Data for review:
# # # #

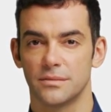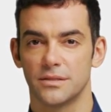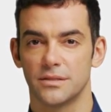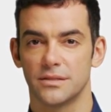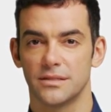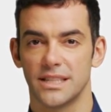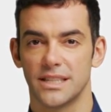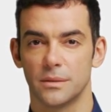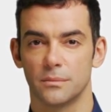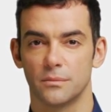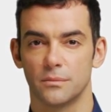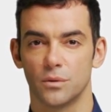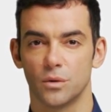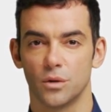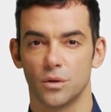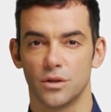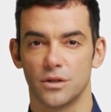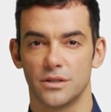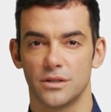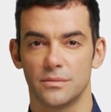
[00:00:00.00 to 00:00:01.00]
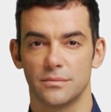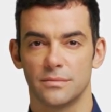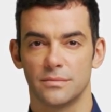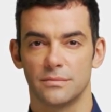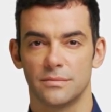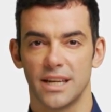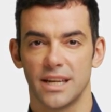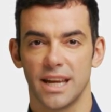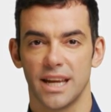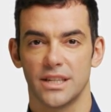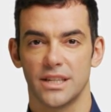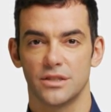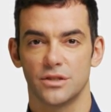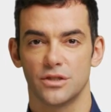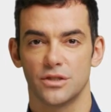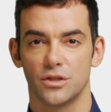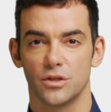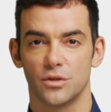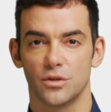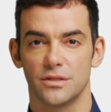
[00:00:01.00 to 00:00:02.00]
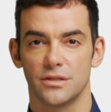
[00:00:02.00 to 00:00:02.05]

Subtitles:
Step 4. Enter your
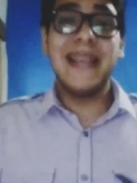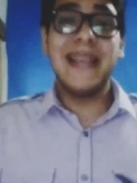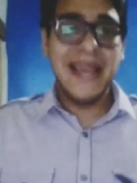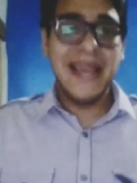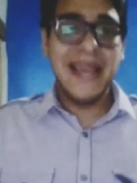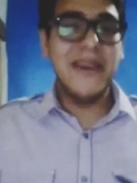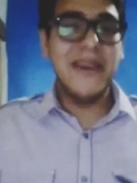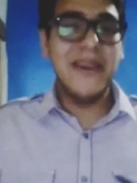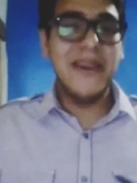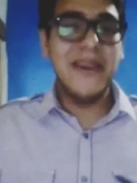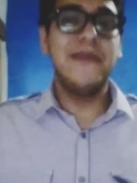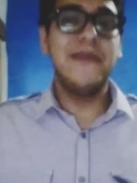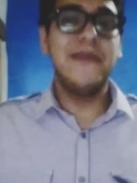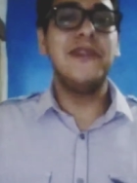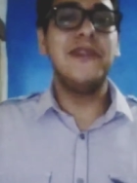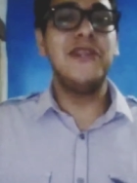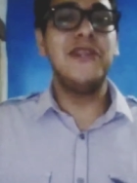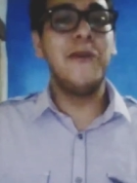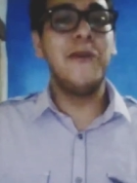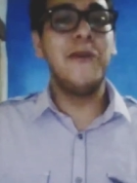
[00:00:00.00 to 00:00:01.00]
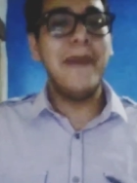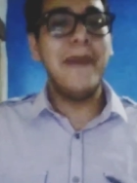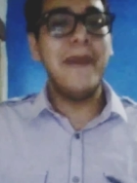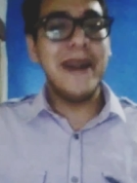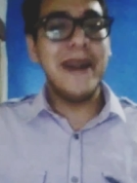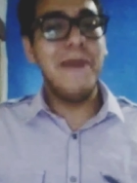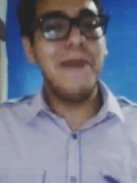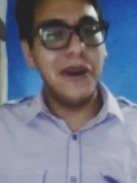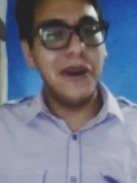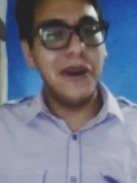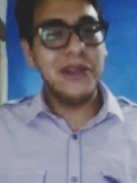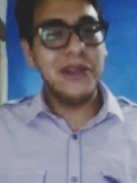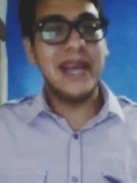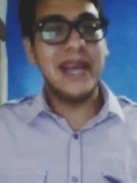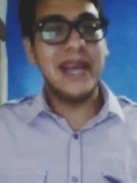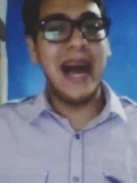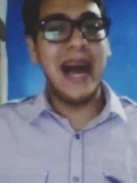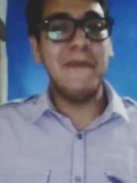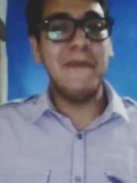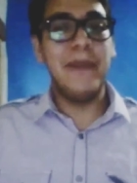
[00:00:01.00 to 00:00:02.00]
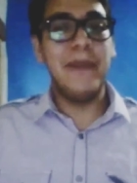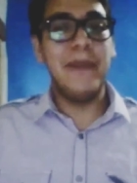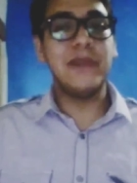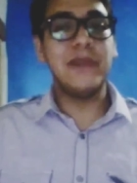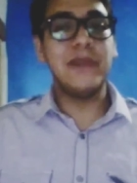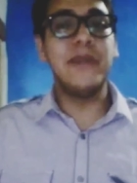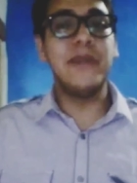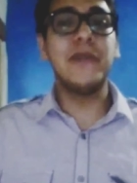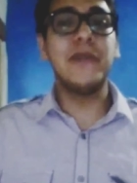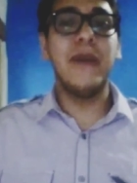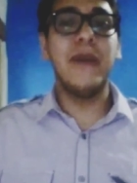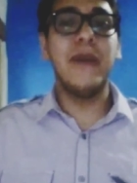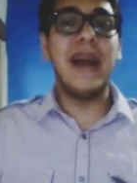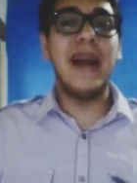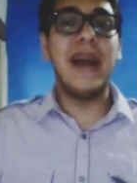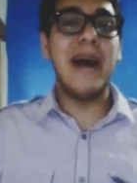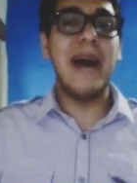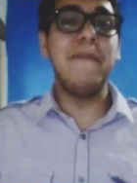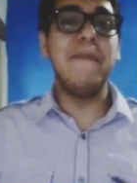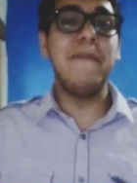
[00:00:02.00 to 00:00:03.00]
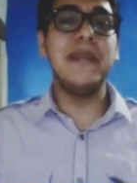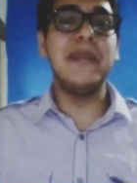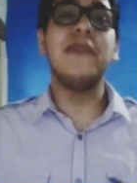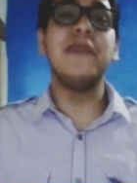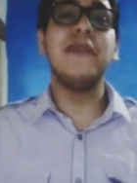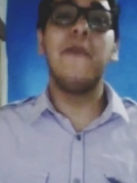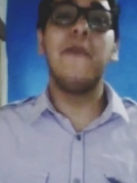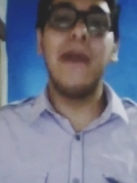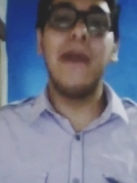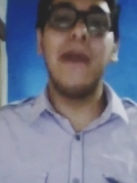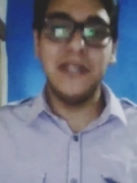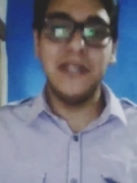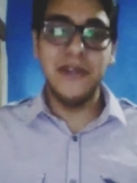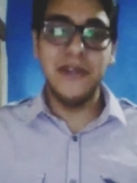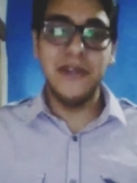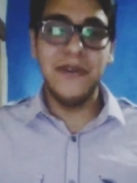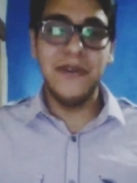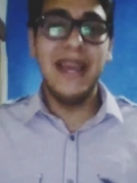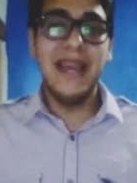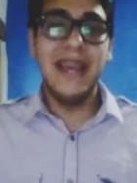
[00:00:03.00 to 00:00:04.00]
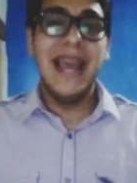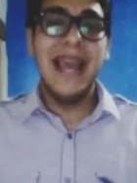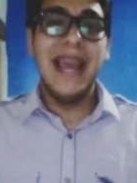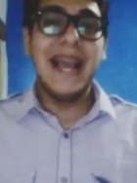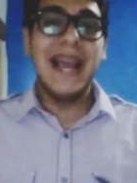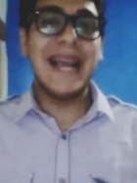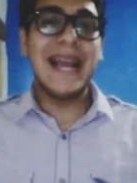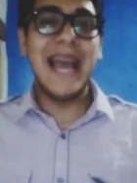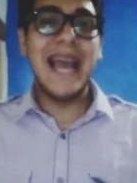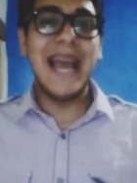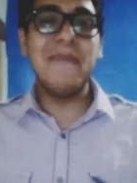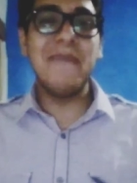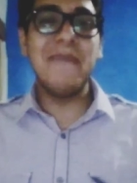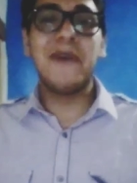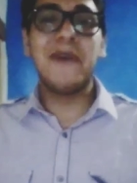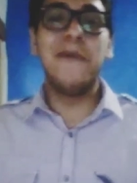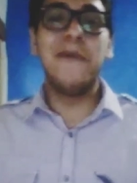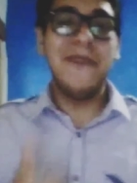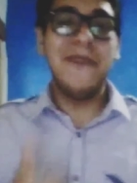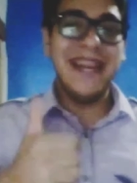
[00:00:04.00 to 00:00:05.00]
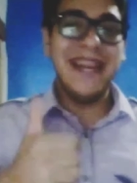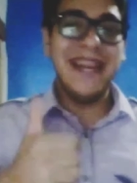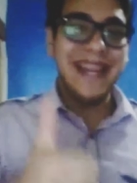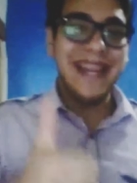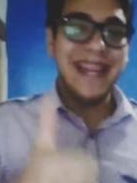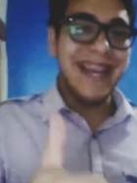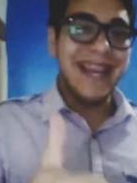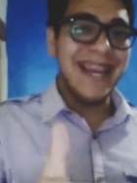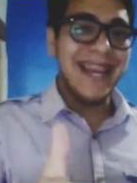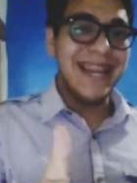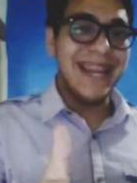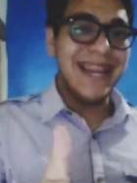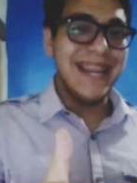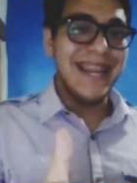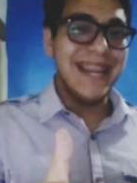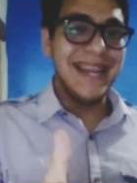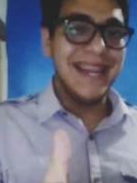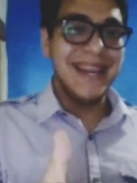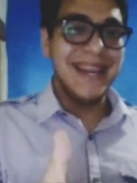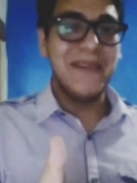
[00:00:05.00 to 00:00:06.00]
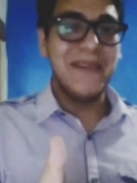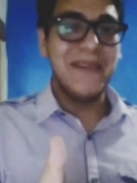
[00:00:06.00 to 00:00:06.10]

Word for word: Thank you. You're very much a pleasure to have been with you. Keep communicating.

# # # #

Exercise brief:
Transcribe exactly, and only, the lines from the one with "[00:00:03.00 to 00:00:04.00]" through the final line of the data above. The pictures stay out.

Response area:
[00:00:03.00 to 00:00:04.00]
[00:00:04.00 to 00:00:05.00]
[00:00:05.00 to 00:00:06.00]
[00:00:06.00 to 00:00:06.10]

Word for word: Thank you. You're very much a pleasure to have been with you. Keep communicating.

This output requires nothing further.